Mouchette is still officially Middletown police chief and is still a borough employee, although he has been in a suspended-without-pay status since the day he was charged. Mouchette’s case is listed for trial in February.
On Nov. 19 — the same night as when council refused to go along with Curry’s recommendation to remove Morris as interim chief — council voted 5-0 that the borough move forward with hiring a public safety director to replace the police chief position.
No further action on the position has been taken, pending the solicitor providing council with a job description for the new public safety director position.
Lloyd, asked about council having directed Curry to explore all options regarding providing of police services in Middletown — and whether that directive remains in place — declined to answer the question directly.
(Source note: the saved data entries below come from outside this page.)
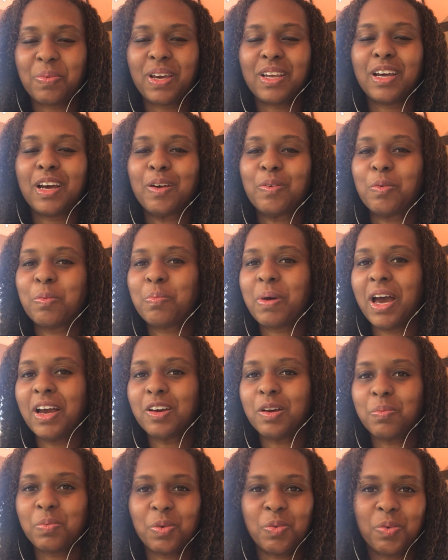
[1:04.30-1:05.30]
and I will
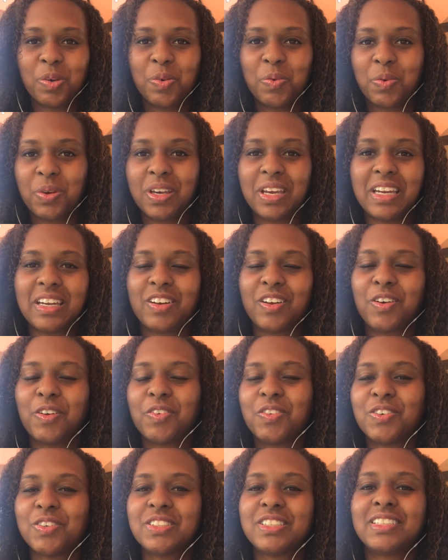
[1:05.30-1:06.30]
back up and reread and all
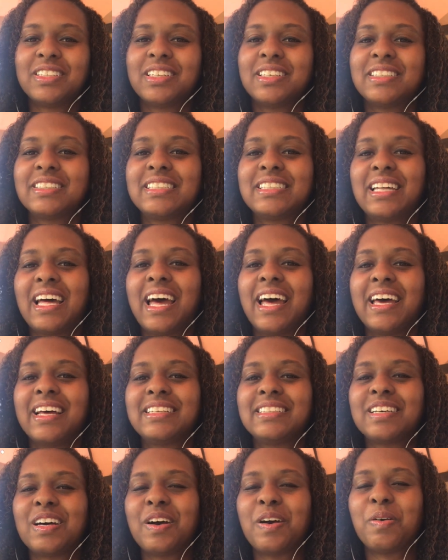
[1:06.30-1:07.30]
of those things that
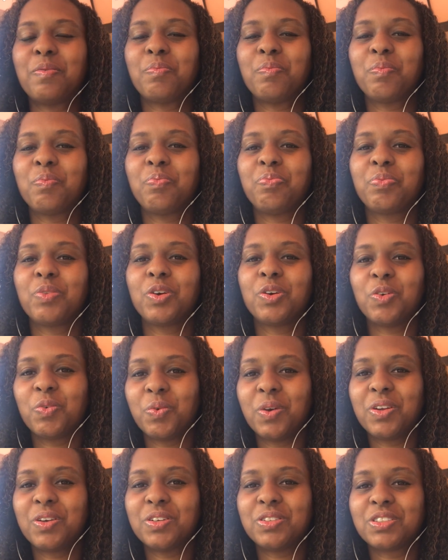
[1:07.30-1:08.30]
good
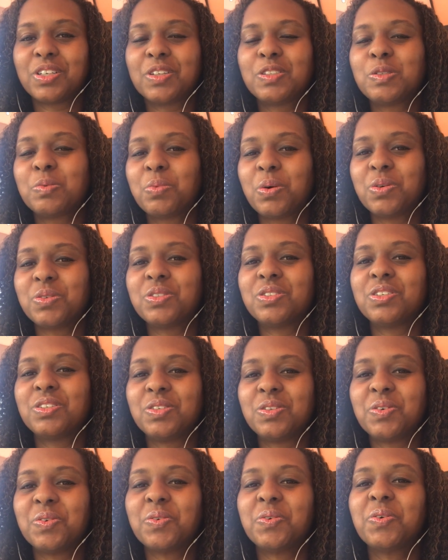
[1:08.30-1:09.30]
readers are supposed to
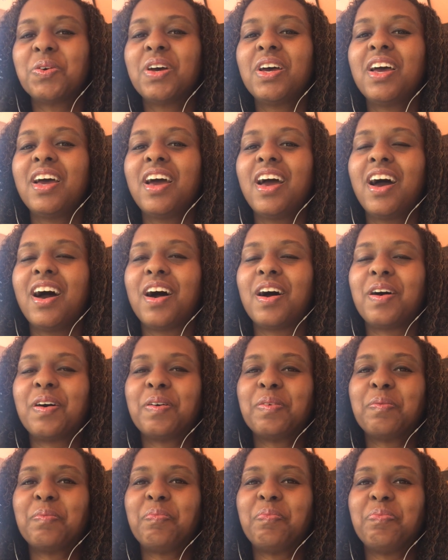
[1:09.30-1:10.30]
do.
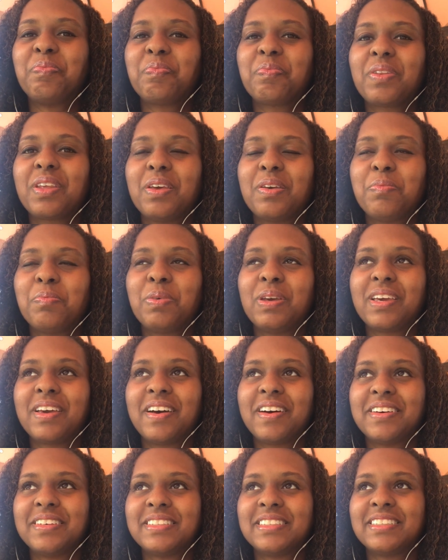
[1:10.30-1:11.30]

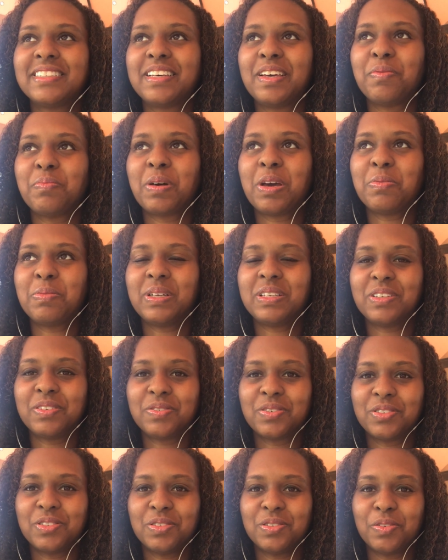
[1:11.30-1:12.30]
Because it might be
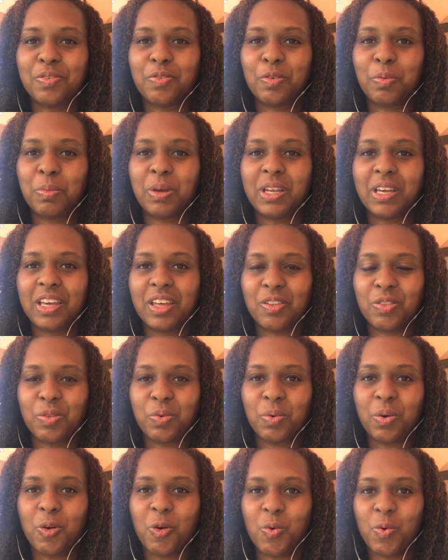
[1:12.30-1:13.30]
difficult for me to get
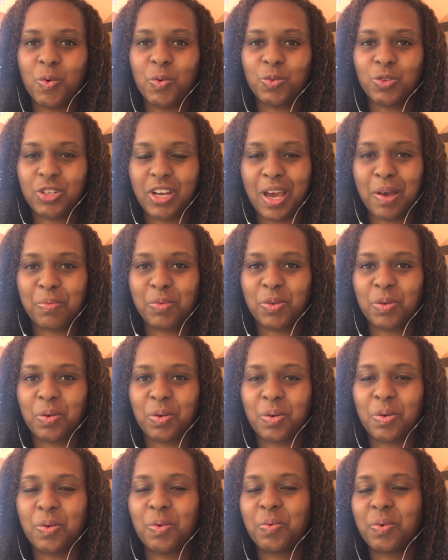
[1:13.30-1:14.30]
through a whole
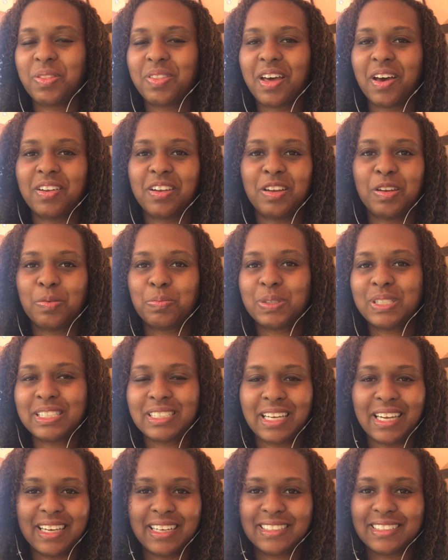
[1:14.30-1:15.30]
chapter without any
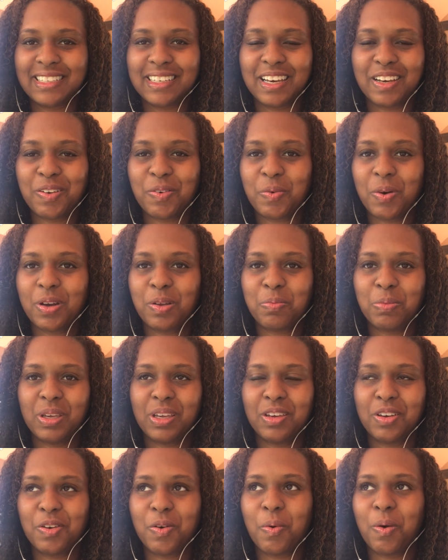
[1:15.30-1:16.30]
mistakes, and I don't want to
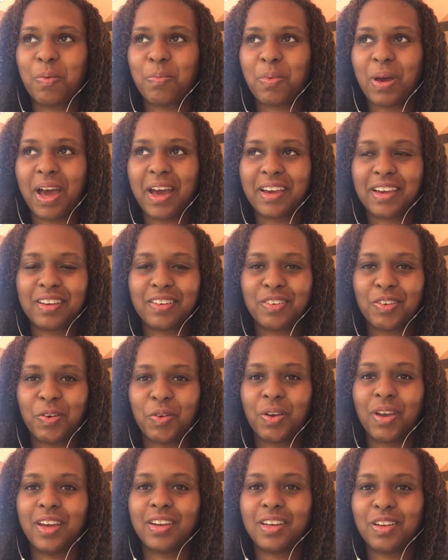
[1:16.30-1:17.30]
be going back and
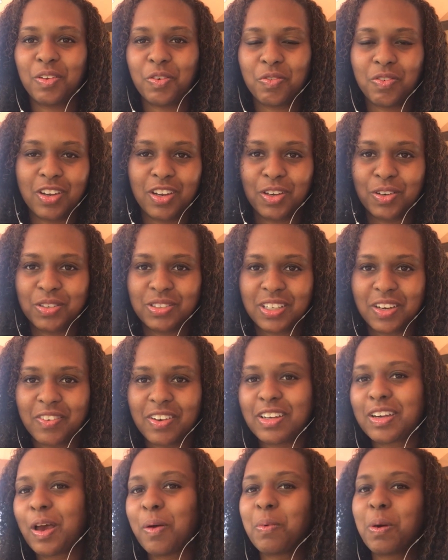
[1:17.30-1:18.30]
creating new videos
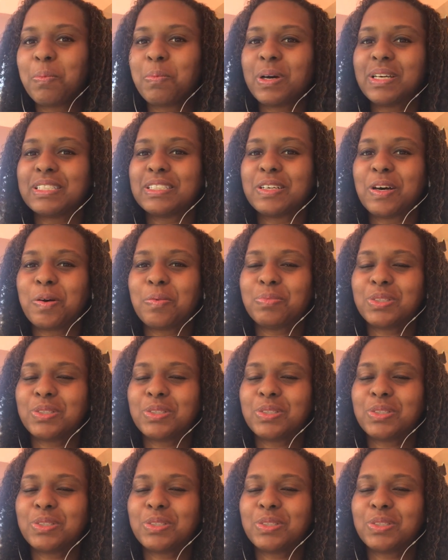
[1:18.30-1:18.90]
every time I mess up.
“As you know I can’t discuss what is discussed in executive session,” Lloyd said. “I am not aware of any discussions at this time” since Minium’s announcement withdrawing himself as a candidate for the acting interim chief job.
“From a fiduciary aspect any savings the borough can make with police” or involving any other aspect of borough government “I feel we need to look at. But I am not in favor of contracting out,” Lloyd said.
As for the future of any discussions on an alternative to the status quo concerning the providing of police services in the borough, Curry said the ball is in the court of Middletown taxpayers.
“There needs to be some public pressure from the residents of this town to ask their elected officials to do their job. I will continue to do mine.”
“Until I am no longer mayor I will continue to have the global interest of the public” in mind, including balancing of what Curry called “the two competing interests” of “the high cost of public safety and the low annual household income” of Middletown residents. “They can only take so much.”